“Um
texto que se fecha em si mesmo, que impõe uma moral, é um texto que não
confia na criança; e essa é uma das maiores gafes que se pode cometer
na literatura infantil.”
Por Marina Cyrino Leonel*
Meu
primeiro livro estava prestes a ir para a gráfica quando um curso de
literatura infantil surgiu no meio do caminho. Eu já tinha trabalhado
duro nesse livro, feito todas as revisões e edições, mas achei a
oportunidade perfeita para dar aquele retoque final. Me inscrevi.
Expliquei para o professor que estava com o prazo apertado e perguntei
se poderíamos adiantar a mentoria individual, com o que ele gentilmente
concordou.
Contei
que era uma autora independente, apresentei a obra e pedi que a
analisasse. Desliguei o computador após uma hora de conversa e, em
lágrimas, disse para o meu esposo: “Cancela tudo. Não vai dar para
publicar o Clay”.
“Tenho
certeza de que não está tão ruim assim”, ele rebateu. Afinal, fazia um
ano e meio que eu havia abraçado de vez o sonho de escrever. Minhas
newsletters cresciam, meu primeiro romance estava nascendo e eu já tinha
concluído diversos cursos de escrita. O livro infantil, inclusive,
surgiu durante um workshop de criatividade que tinha como proposta a
criação de um livro artesanal.
Clay
é um personagem que vive no mundo das formas geométricas e parte em uma
jornada para descobrir a forma que quer ser quando crescer – uma
história inspirada em tudo o que aprendi com a transição de carreira.
Achei que a mensagem tinha força e me animei a fazer do projeto um livro
de verdade. Eu já tinha experiência com adultos, então escrever para
crianças seria fichinha, certo?
Errado.
Erradíssimo! Tudo bem, meu esposo até tinha um pouco de razão. O livro
não era horrível. Tinha uma boa estrutura e personagens legais. Mas
aquela uma hora de conversa com o professor revelou bastidores da
literatura infantil que eu desconhecia. Tive que admitir que o Clay não
estava, nem de longe, interessante ou adequado para crianças. Foi a hora
de respirar fundo. Adiei a impressão dos exemplares para correr atrás
do que deveria ter sido o primeiro passo desse projeto: a leitura
crítica.
Percebi
que o meu texto tinha um campo semântico pobre, como se faltasse uma
brincadeira entre as palavras. Também me dei conta do excesso de
diminutivo, um clássico da linguagem (desnecessária) que adotamos ao
conversar com a criançada. O mais difícil, no entanto, foi enxergar a
lição de moral explícita que eu havia colocado no livro sem perceber. Só
faltava ter escrito: “Entenderam, crianças”?
Uau.
Ainda que fosse na melhor das intenções, lá estava eu, passando sermão e
subestimando a inteligência do leitor. Um texto que se fecha em si
mesmo, que impõe uma moral, é um texto que não confia na criança; e essa
é uma das maiores gafes que se pode cometer na literatura infantil.
Por
que não deixar a criança criar sua própria interpretação da história?

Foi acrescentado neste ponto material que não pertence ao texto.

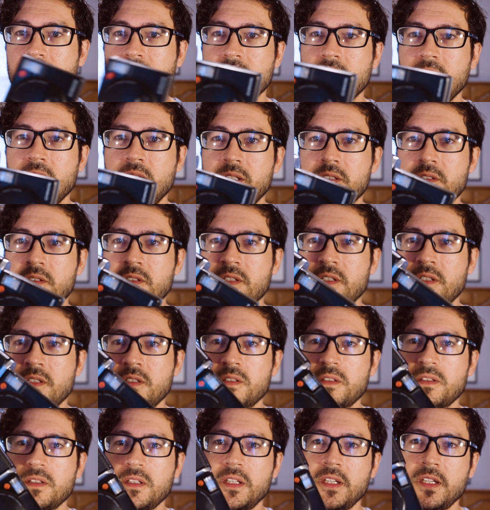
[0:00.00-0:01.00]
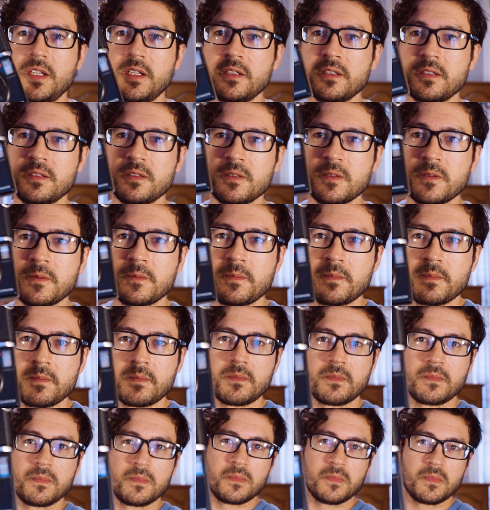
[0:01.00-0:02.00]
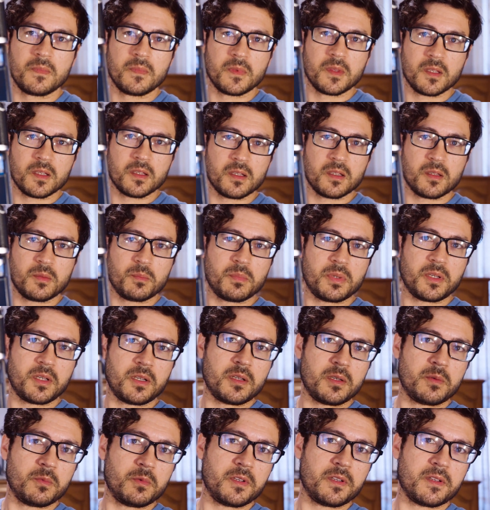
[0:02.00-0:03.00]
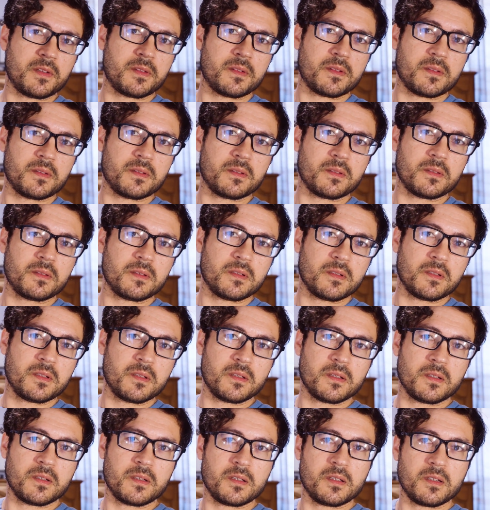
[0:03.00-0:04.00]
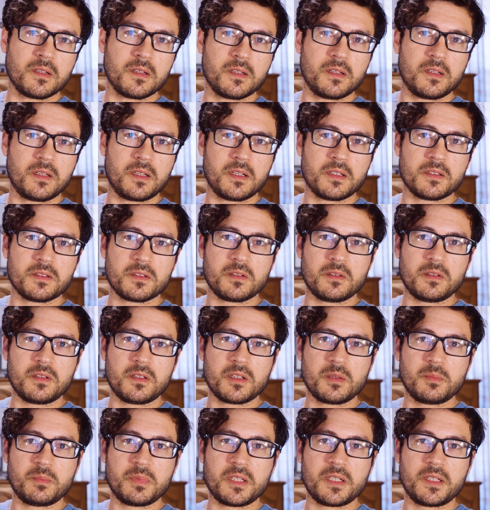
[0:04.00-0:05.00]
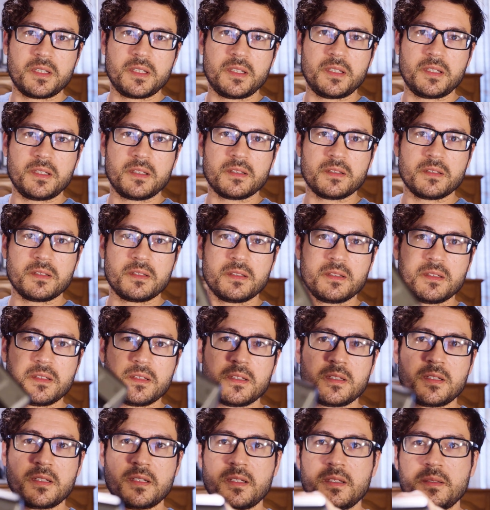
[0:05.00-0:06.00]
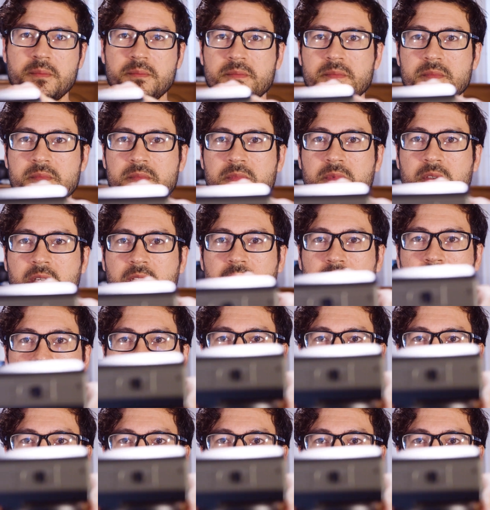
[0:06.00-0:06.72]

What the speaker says: as you can see, compared with an SLR body, not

Não é bem mais estimulante abrir espaço para ela soltar a imaginação?
Assim, esse leitor poderá crescer, ganhar novas experiências, aumentar
sua bagagem e criar novos significados a cada releitura. Se a infância é
um processo de constante transformação, a literatura também deve ser.
No
final das contas, acabei reescrevendo o Clay praticamente inteirinho.

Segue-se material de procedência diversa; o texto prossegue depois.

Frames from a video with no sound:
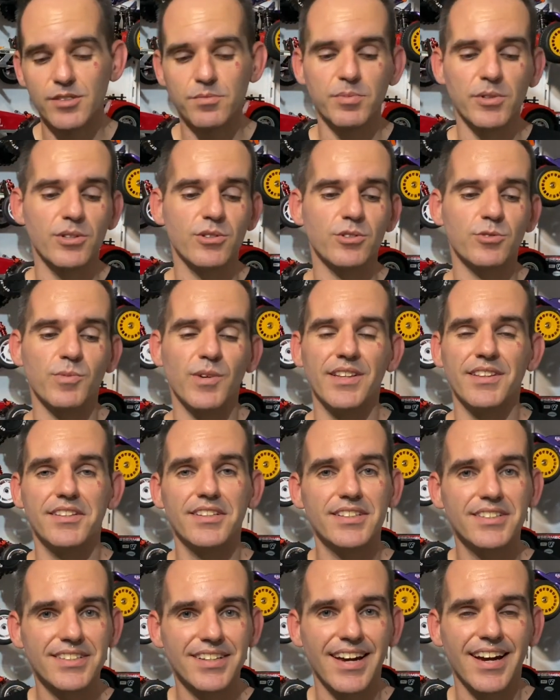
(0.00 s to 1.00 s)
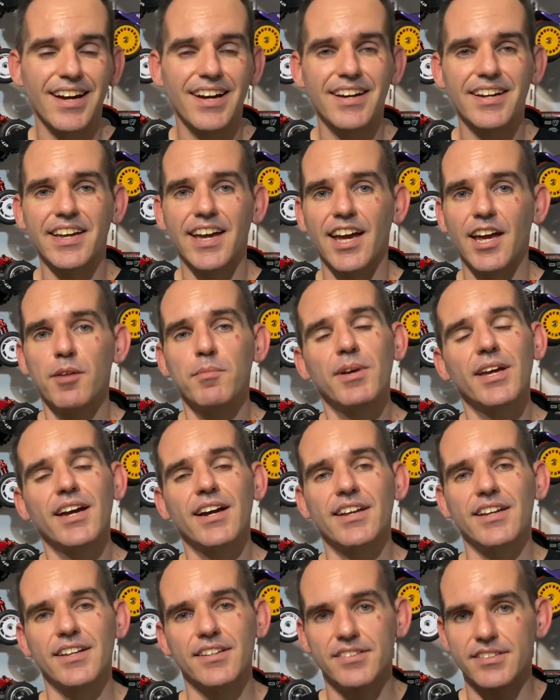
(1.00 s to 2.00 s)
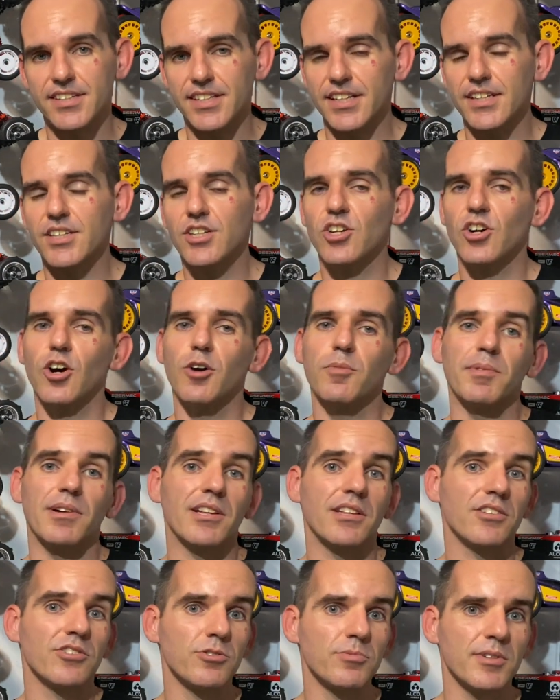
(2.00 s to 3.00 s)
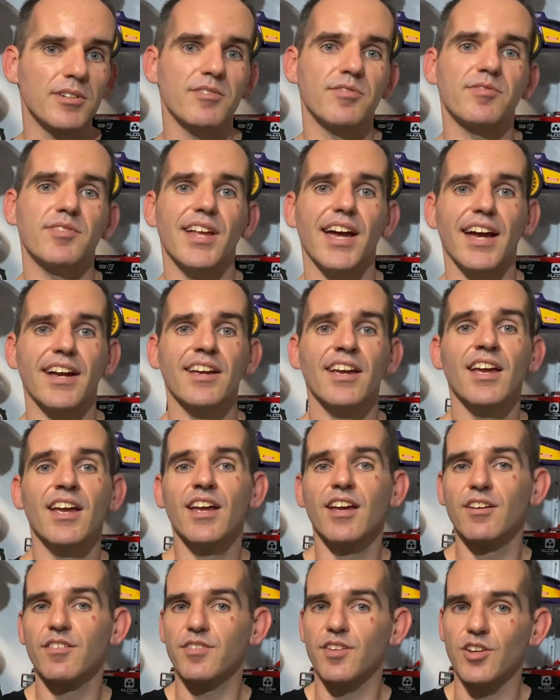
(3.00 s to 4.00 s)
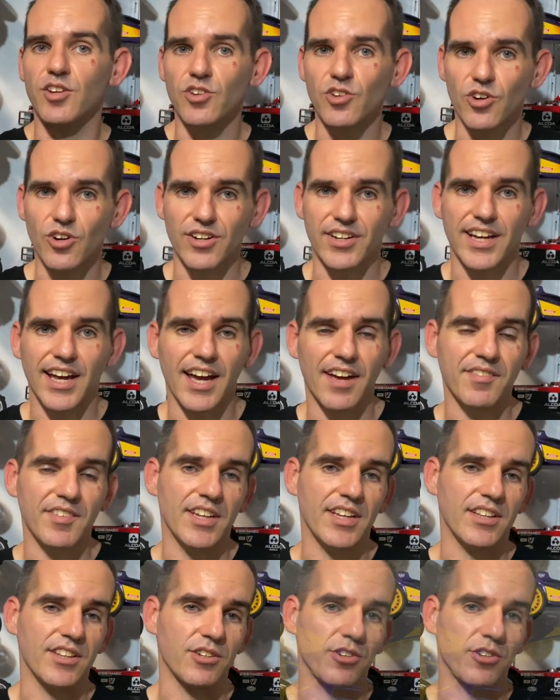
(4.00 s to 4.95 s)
because when this car came out, it did cop a little bit of flack for not having the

Rio de mim mesma quando lembro que, até pouco tempo atrás, poderia
afirmar que criar histórias para crianças é moleza. Hoje acredito que é,
na verdade, muito mais difícil do que escrever para adultos. O motivo é
uma palavra que costuma ser bastante negligenciada: responsabilidade. A
literatura infantil requer cuidado com cada palavra colocada no papel. É
mais do que entreter e educar. É confiar na capacidade das crianças de
imaginar, interpretar e, principalmente, sentir. Esse é o propósito do
livro.
*Marina Cyrino Leonel,
paulistana de 31 anos, é formada em medicina veterinária pela Unesp de
Botucatu, com especialização e mestrado em reprodução animal. Após anos
atuando na área e fundando uma startup de atendimento veterinário
domiciliar, Marina decidiu resgatar seu amor pela escrita, um sonho que
cultivava desde a infância.
Em
2023, ingressou na comunidade da escrita afetuosa de Ana Holanda e
participou de cursos de escrita criativa, incluindo um programa da
Universidade Sarah Lawrence, nos EUA, e um curso de literatura infantil
com Anderson Novello.
Em abril, estreia na literatura com "Clay - Que forma você quer ser quando crescer?”
(Editora Labrador), uma história sobre profissões, vocações e não ter
medo de se reinventar que conta com ilustrações de Sami Ribeiro.